Affaires - Pénal des affaires
Pénal - Vie judiciaire, Procédure pénale, Droit pénal spécial
22/07/2016

Après la confirmation, en cassation, de l'annulation de l'arbitrage par la première chambre civile de la Cour de cassation (Cass. 1re civ., 30 juin 2016, nos 15-13.755, 15-13.904 et 15-14.145, P+B+I ; voir : http://www.actualitesdudroit.fr/browse/civil/procedure-civile-et-voies-d-execution/1604/nouvelle-etape-judiciaire-dans-l-affaire-adidas-credit-lyonnais), c'est au tour de l'Assemblée plénière de la Cour de se prononcer dans le cadre de l'affaire Adidas-Crédit Lyonnais.
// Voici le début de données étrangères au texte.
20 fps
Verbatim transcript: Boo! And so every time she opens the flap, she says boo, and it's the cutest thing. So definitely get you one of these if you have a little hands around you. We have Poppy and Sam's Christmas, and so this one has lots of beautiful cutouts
Elle avait été saisie, en application de l’article 24 de la loi organique n° 93-1252 du 23 novembre 1993 (JO 24 nov.) sur la Cour de justice de la République, d'un pourvoi formé contre un arrêt rendu le 17 décembre 2015 par la commission d’instruction de la Cour de justice de la République, qui avait renvoyé la prévenue devant cette Cour en raison de négligence dont il était résulté un détournement de fonds publics par un tiers (C. pén., art. 432-16).
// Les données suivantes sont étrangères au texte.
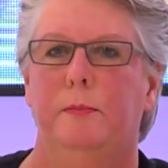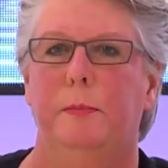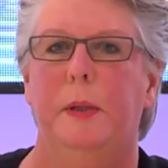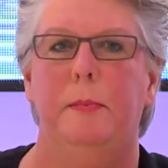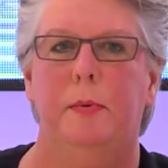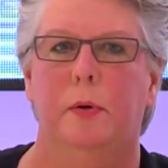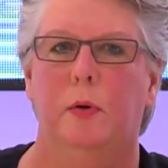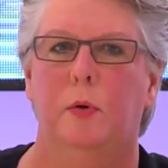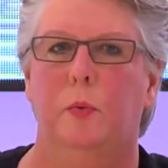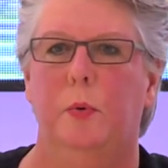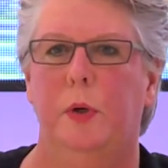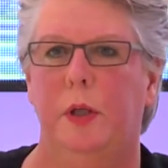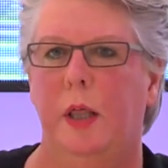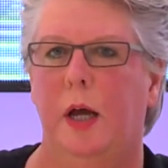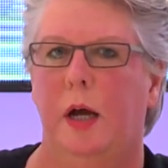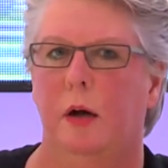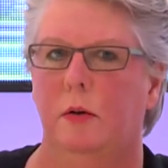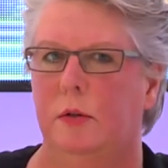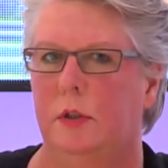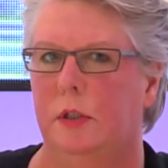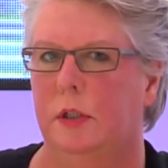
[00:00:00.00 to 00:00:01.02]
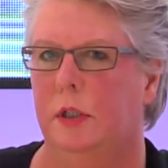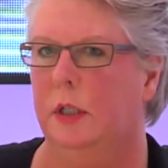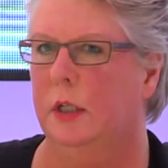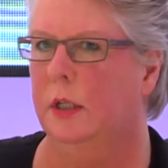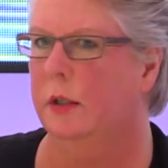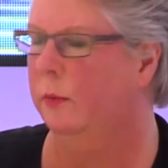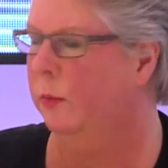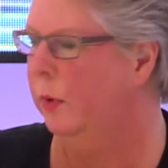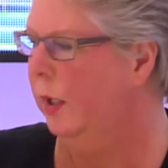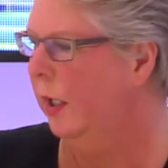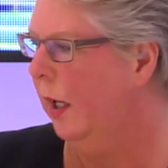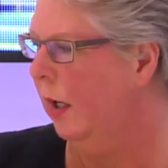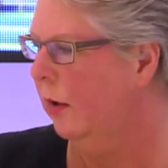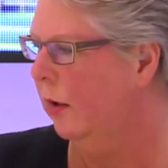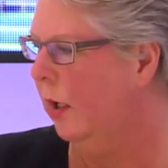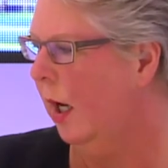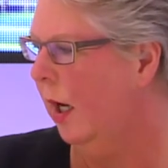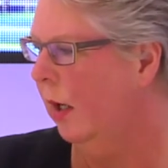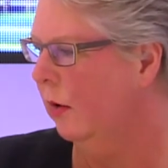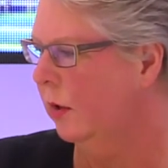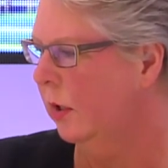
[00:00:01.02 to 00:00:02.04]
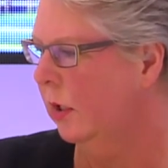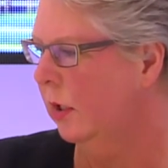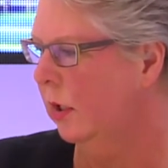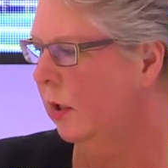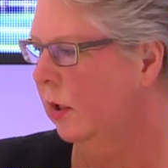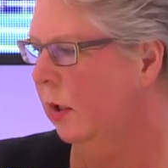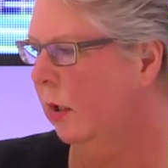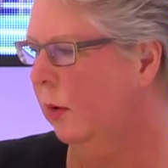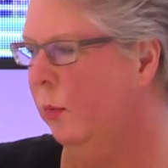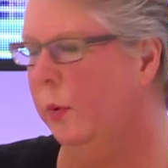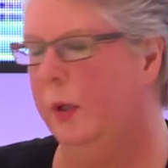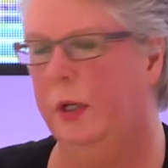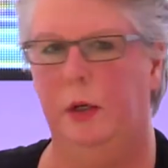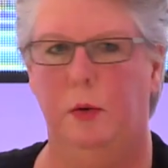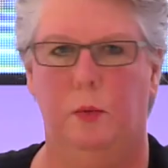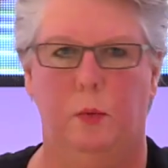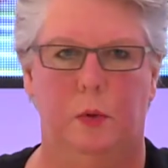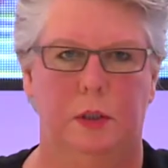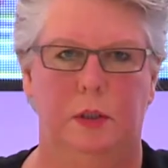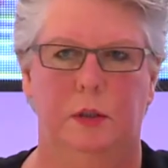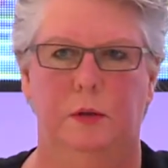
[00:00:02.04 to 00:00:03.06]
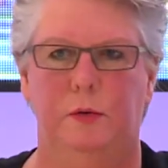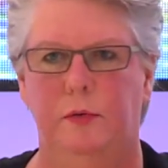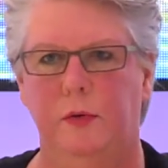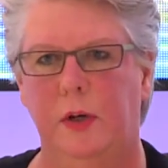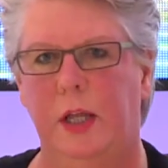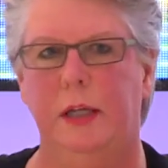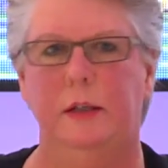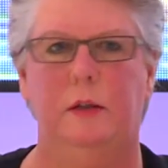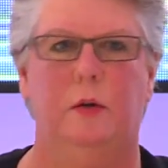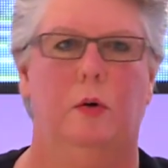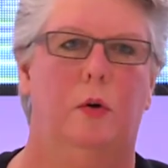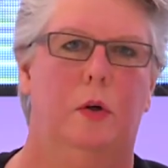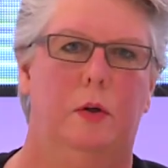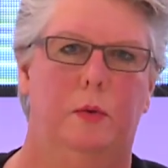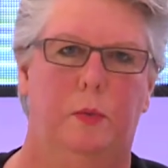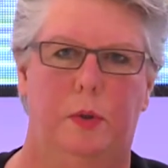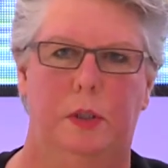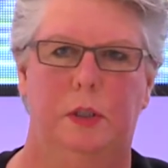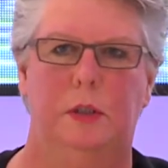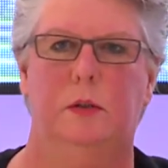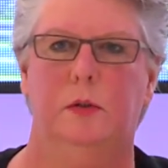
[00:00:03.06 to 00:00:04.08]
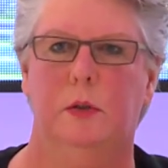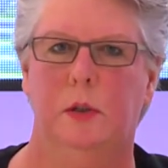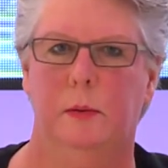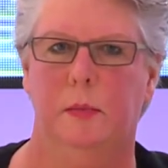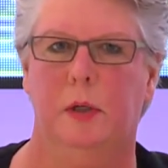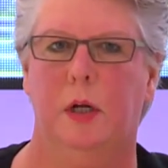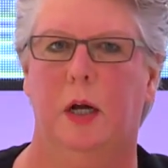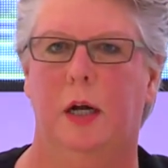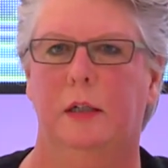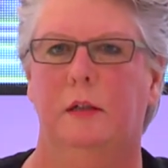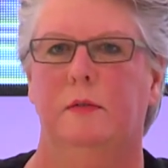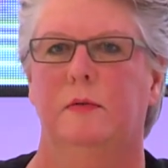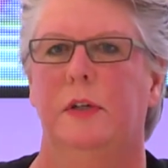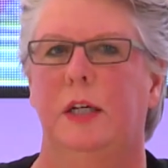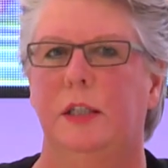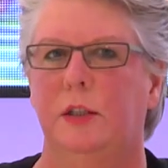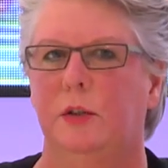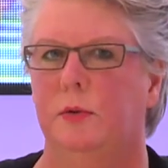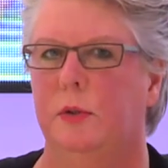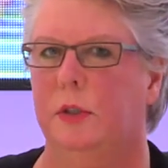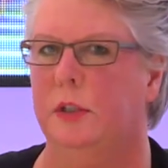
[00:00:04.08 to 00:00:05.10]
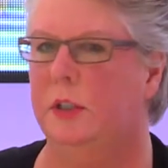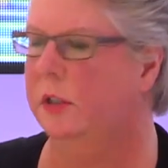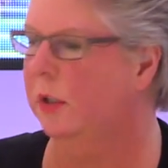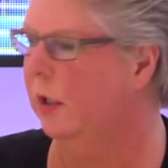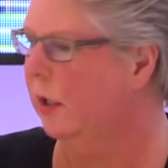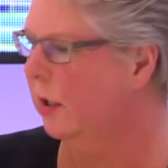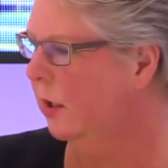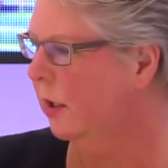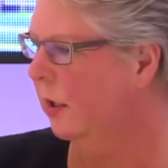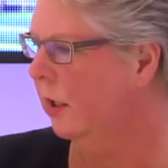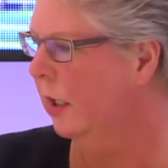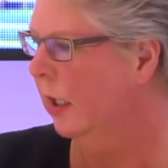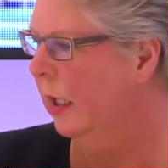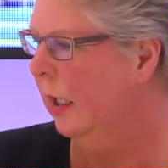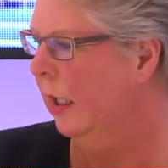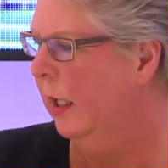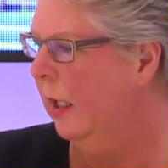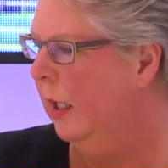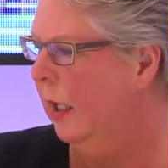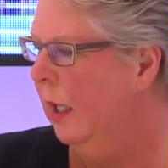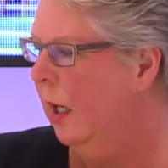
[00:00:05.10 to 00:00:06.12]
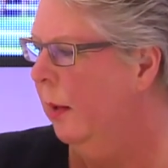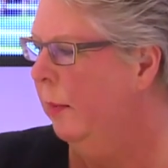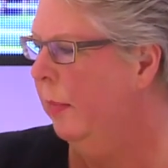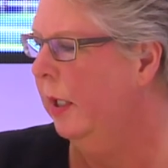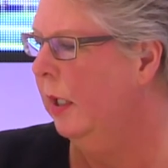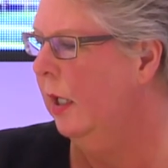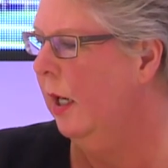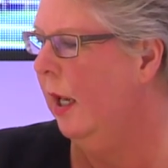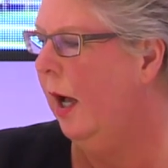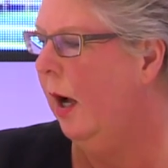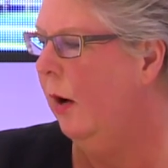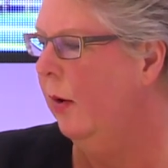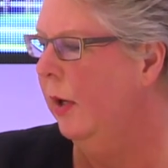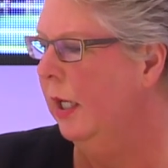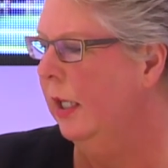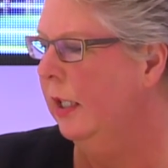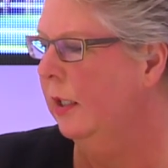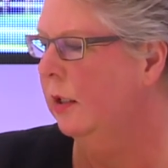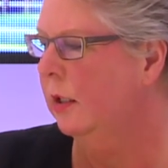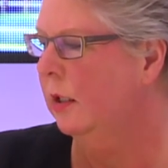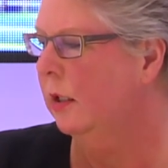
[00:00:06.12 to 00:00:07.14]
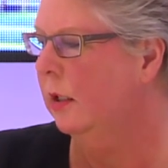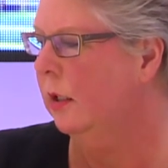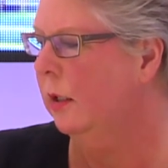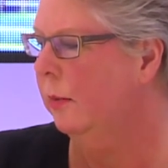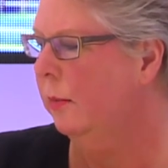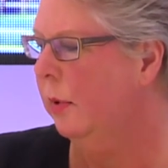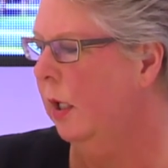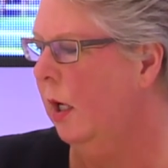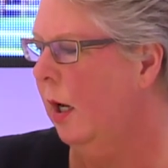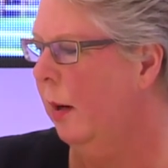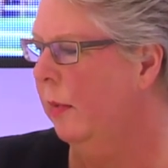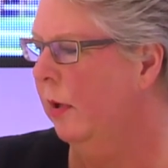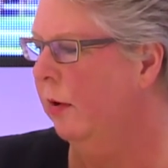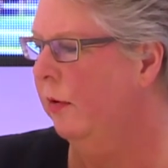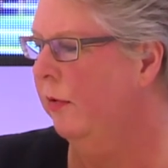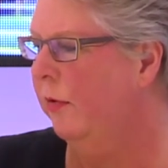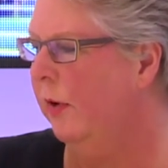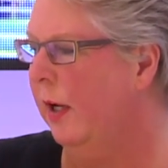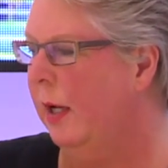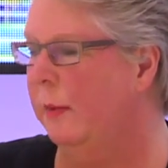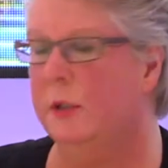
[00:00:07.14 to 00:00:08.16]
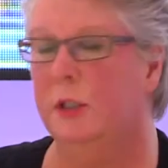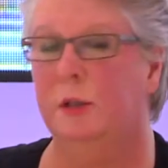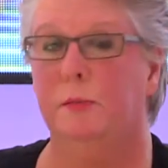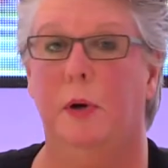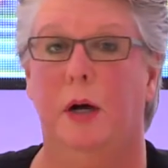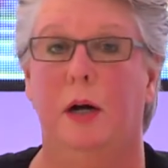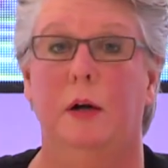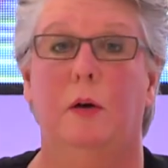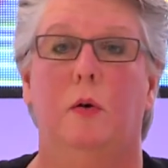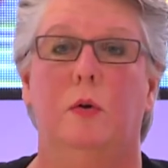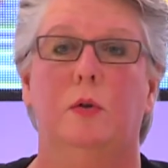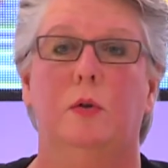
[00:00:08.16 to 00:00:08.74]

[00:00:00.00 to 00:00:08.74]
people without houses when there was a flood or there was some kind of natural disaster. But now he's becoming famous by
La prévenue contestait son renvoi, en invoquant le fait que le versement de fonds en exécution d’une décision judiciaire ou arbitrale exécutoire, fût-elle erronée ou infondée, ne constituait pas un détournement de fonds et que seul le constat d’une fraude ayant vicié la décision pouvait conférer à cette exécution le caractère d’un détournement. De plus, la poursuite du chef de négligence ayant permis un détournement suppose une condition préalable, relative au constat de l'existence du détournement lui-même.
Or des poursuites étaient en cours, à l'encontre de tiers, devant les juridictions de droit commun, précisément pour déterminer si la sentence arbitrale du 7 juillet 2008 et son exécution étaient ou non constitutives d’un détournement de fonds. La commission d'instruction ne pouvait dès lors se contenter de relever le caractère « indu » de la décision arbitrale : l’infraction de l’article 432-16 du Code pénal se trouvait dans la dépendance de la qualification pénale des versements effectués en exécution de la sentence, qualification faisant précisément l’objet de l’instruction en cours.
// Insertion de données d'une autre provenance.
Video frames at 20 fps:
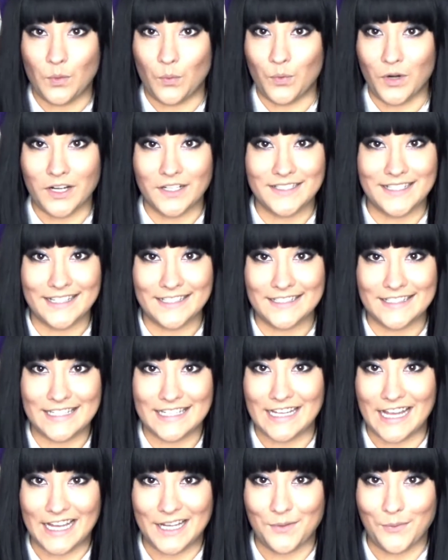were done
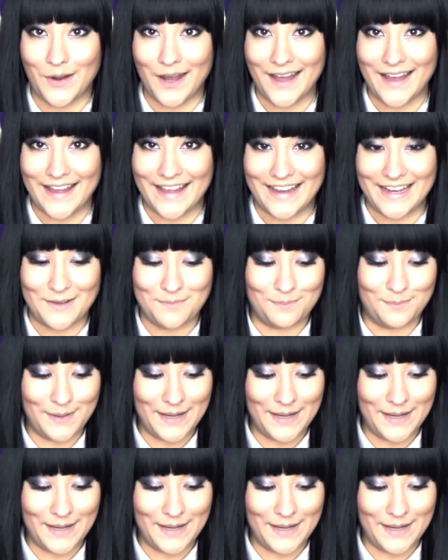DIY,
Pour justifier le rejet du pourvoi à cet égard, l'Assemblée plénière se fonde sur l'autonomie des poursuites : elle énonce « que la commission d'instruction, qui était saisie des seuls faits visés à l'article 432-16 du Code pénal, sur le fondement duquel la prévenue, membre du Gouvernement, avait été mise en examen, n'était pas tenue d'attendre l'issue de la procédure pendante devant le tribunal de grande instance de Paris, dans l’information suivie contre des tiers du chef de détournement de fonds publics, délit visé à l'article 433-4 du Code pénal ».
Ceci pour deux raisons :

  • d'une part,  en ce que le délit prévu à l’article 432-16 du Code pénal constitue une infraction distincte de celle visée à l’article 433-4 du même code et est autonome par rapport à cette dernière ;
  • d'autre part, parce que la procédure suivie devant la commission d'instruction de la Cour de justice de la République est indépendante de celles diligentées devant d’autres juridictions pénales.

 

La prévenue contestait également la caractérisation des négligences lui étant imputées. Sans véritable surprise, la Cour de cassation s'appuie sur l'appréciation souveraine des juges du fond. Elle constate d'abord que « l’arrêt, après avoir constaté que la prévenue, en sa qualité de dépositaire de l’autorité publique, avait la disposition de fonds publics, [a relevé] des manquements dans leur surveillance qui constituent autant de charges à son encontre d’avoir commis des négligences et [a retenu] que ces fautes ont rendu possible le détournement de fonds publics par des tiers ».
Elle déduit « qu’en l’état de ces énonciations, procédant de leur appréciation souveraine des faits, les juges ont justifié leur décision ; qu’en effet, la Cour de cassation, à qui il n’appartient pas d’apprécier la valeur des charges dont la commission a retenu l’existence à l’encontre de la personne mise en examen, n’a d’autre pouvoir que de vérifier si la qualification qui leur a été donnée par l’arrêt attaqué, justifie la saisine de la Cour de justice de la République ».